Everyone tells me that all "the firsts" are the hardest, so now that Christmas is over, I guess I can say I survived another "first." Actually, I found the weeks leading up to it, and the days following, to be more difficult than the actual day itself. I found the pre-holiday frenzy, with all the talk about cards and gifts and holiday entertaining, somewhat stressful, probably because I wasn't participating in any of it. That really should have been a good thing—I think I've done my share of complaining about the commercialization of Christmas in the past—but I just couldn't shake the feeling that I was missing out on something.

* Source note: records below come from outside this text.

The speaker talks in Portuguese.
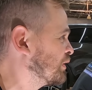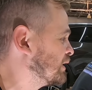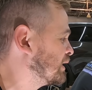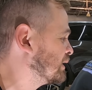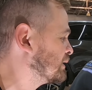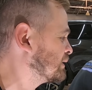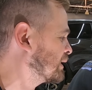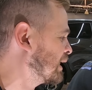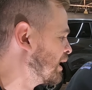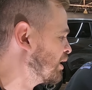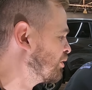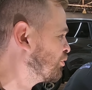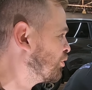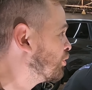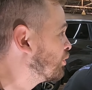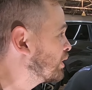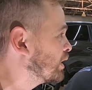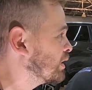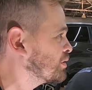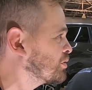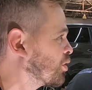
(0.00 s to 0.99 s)
fez nesse carro foi
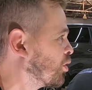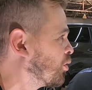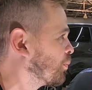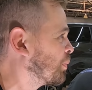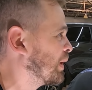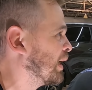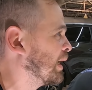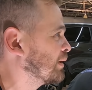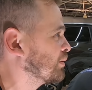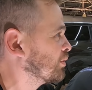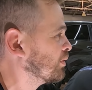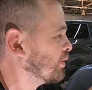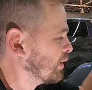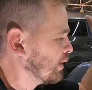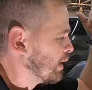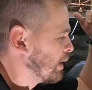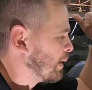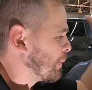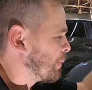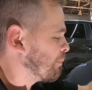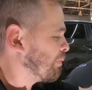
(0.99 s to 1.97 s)
um kit completo.
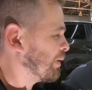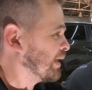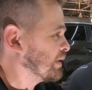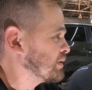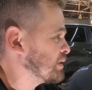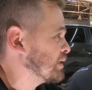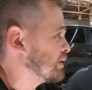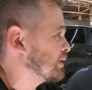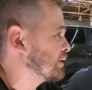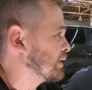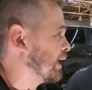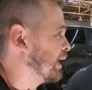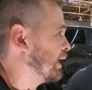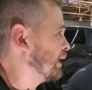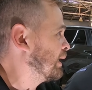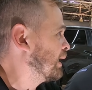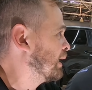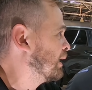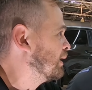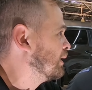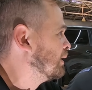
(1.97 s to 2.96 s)
Parte
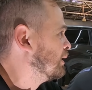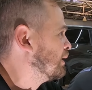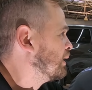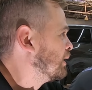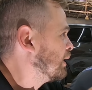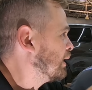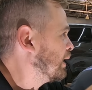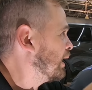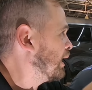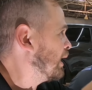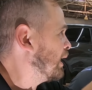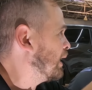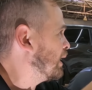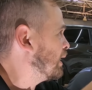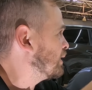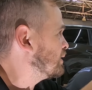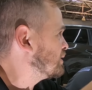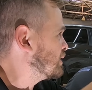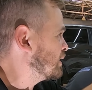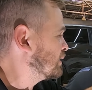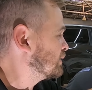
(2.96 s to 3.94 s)
interna,
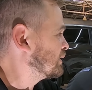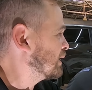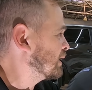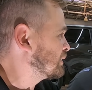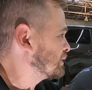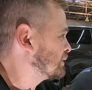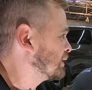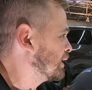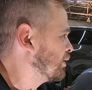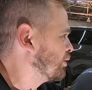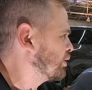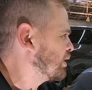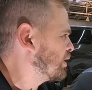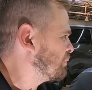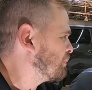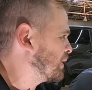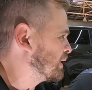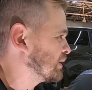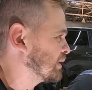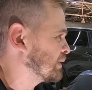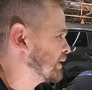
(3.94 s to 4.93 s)
é, higienização,
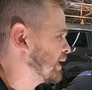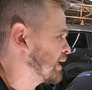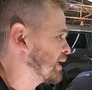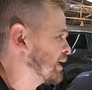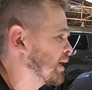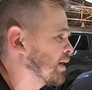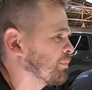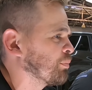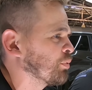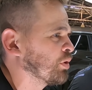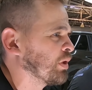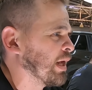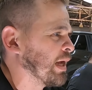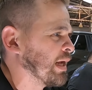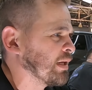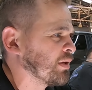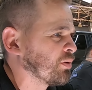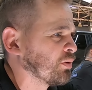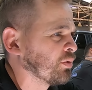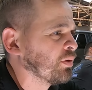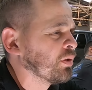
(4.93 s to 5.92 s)
limpeza técnica por
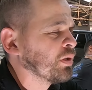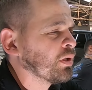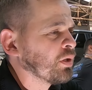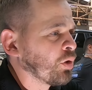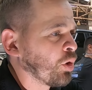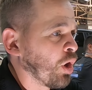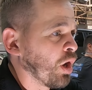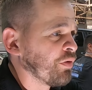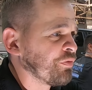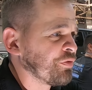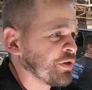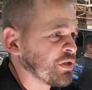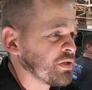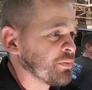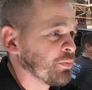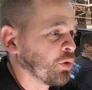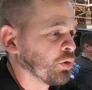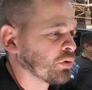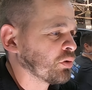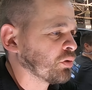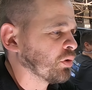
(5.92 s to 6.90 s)
dentro, cofre de
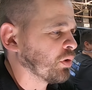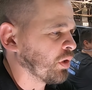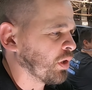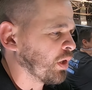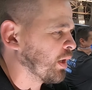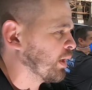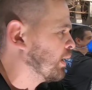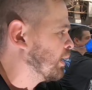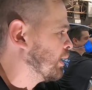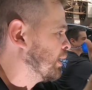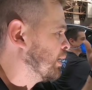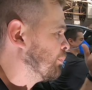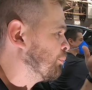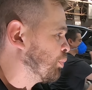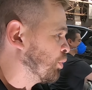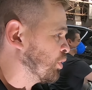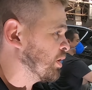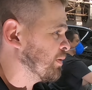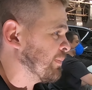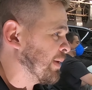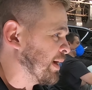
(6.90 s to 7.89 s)
motor,
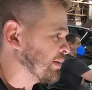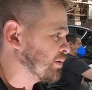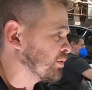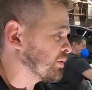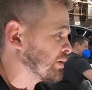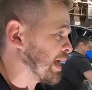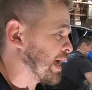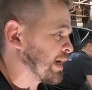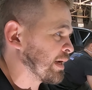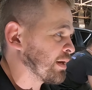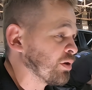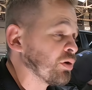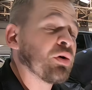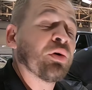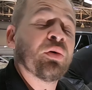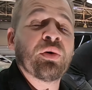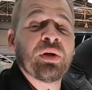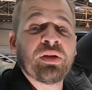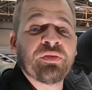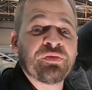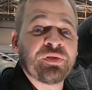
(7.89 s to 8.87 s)
polimento
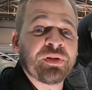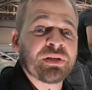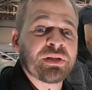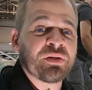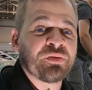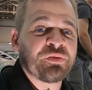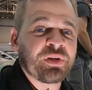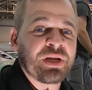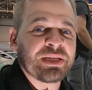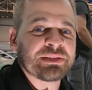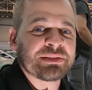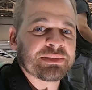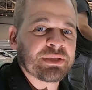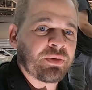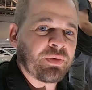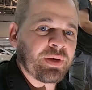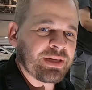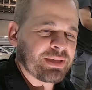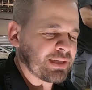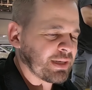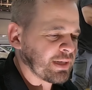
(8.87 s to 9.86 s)
técnico e
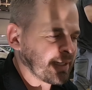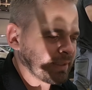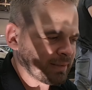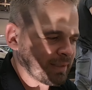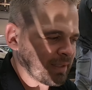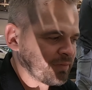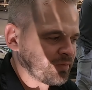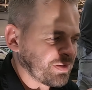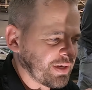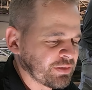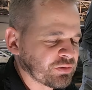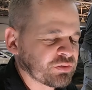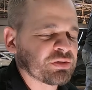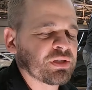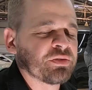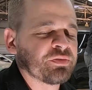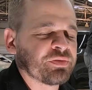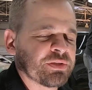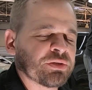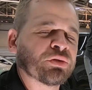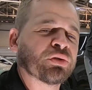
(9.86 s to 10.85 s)
vitrificação. Entra lá que tem vários
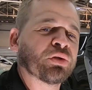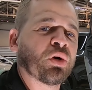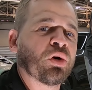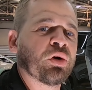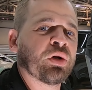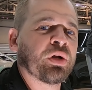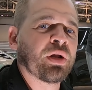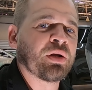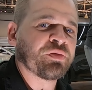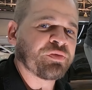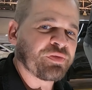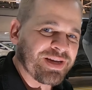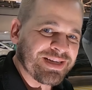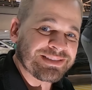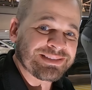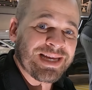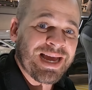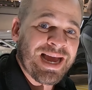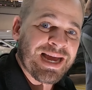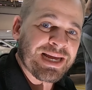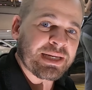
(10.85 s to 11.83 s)
serviços que o Ronaldo
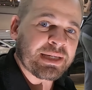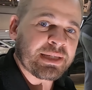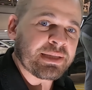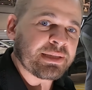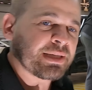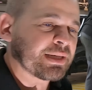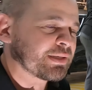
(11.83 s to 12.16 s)
faz aqui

Because all four of my "kids" were planning to fly down to spend Christmas with me, we decided to forgo gift giving, so there were no presents to buy. I did intend to send cards this year—something I hadn't done last year because of Art's illness—and even got the cards I'd purchased in a post-holiday sale two years ago out of storage. But in the end, I couldn't bring myself to do it. That turned out to be the most difficult part of the holidays for me. As cards began to arrive in the mail, too many of them were addressed to "Mr. and Mrs.," a painful reminder that there were many friends from our past lives, friends we only communicate with during the holidays, who did not know that Art had died; and, because I didn't send cards last Christmas, many of them didn't even know he'd been ill. Before another year goes by, I know I need to communicate with these friends, all of whom Art and i cared about even though we didn't communicate regularly. That is my New Year's resolution.
Thanks to my wonderful adult children and their significant others, and my sister and brother-in-law, Christmas eve and Christmas Day were filled with good food, good company, and an abundance of love. To honor Art, we put candles in empty red wine bottles, and felt his presence. There were tears, of course, but there was more laughter than tears. And that is just the way Art would have wanted it.